I started walking towards her with the intent to give her other reasons to moan when she shot straight up and screamed, “Fuck.”

“What?” I yelled and rushed to her side.

“Contraction…” her breathing stopped.

“Remember Lamaze, Sophia. Breathe, don’t hold it in.” What the fuck did I know? I listened to every word they said in that class and read every book I could find on pregnancy, but I didn’t have a human clawing its way out of my body.

“Fuck Lamaze, Kayden.” Well at least she had to take a breath to put me in my place. “Should we go to the hospital now or wait?”

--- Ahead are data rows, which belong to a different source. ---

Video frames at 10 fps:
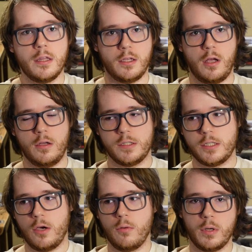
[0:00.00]
Then
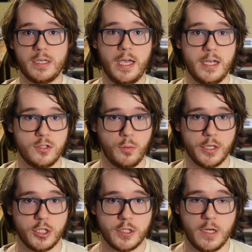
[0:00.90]
also get a
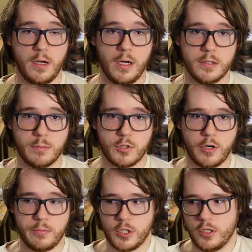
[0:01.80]
Twitch
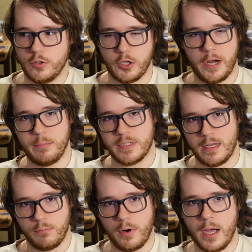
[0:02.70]
subscription, use your
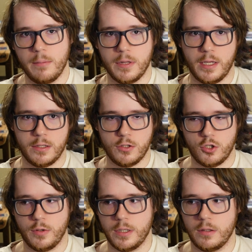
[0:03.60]
Amazon Prime, and then
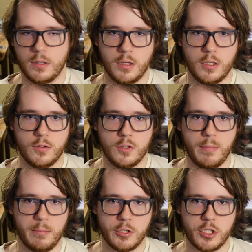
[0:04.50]
join the YouTube
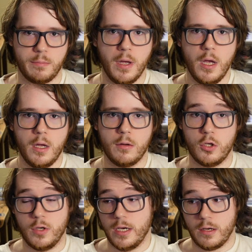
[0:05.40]
membership.
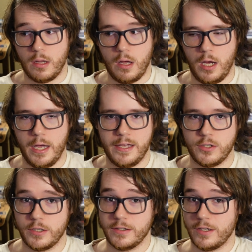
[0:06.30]
You get
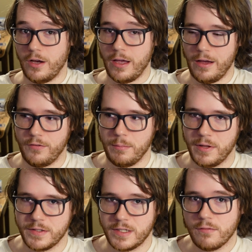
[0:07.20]
entered into every
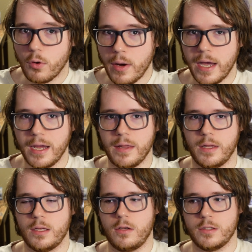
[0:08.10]
month's giveaway, and
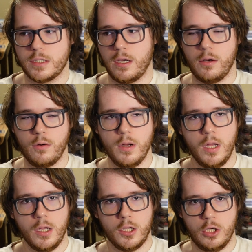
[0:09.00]
then also
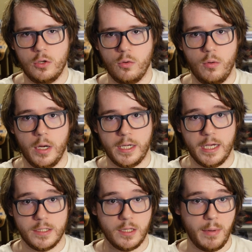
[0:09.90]
you get
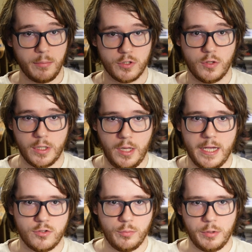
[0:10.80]
into the members only
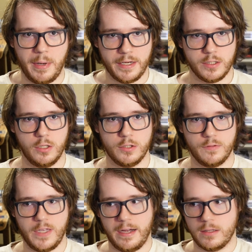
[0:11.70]
classroom with my
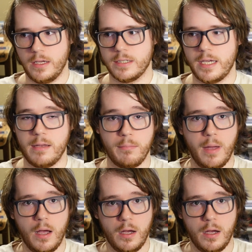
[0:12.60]
exclusive deck list and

“I’m not waiting, fuck, I’m not taking a chance with you or my little girl. I’ll grab the stuff. You wait here,” I said as I hopped up and headed toward the bedroom.

I could hear her say, “Where the fuck would I go?” I could see this wasn’t going to be an easy process. Sophia rarely had crabby days, but this was going to be a whopper.

“Come on, baby doll. I have everything.” I helped her to her feet, locked up the house and headed to the hospital for the birth of our child.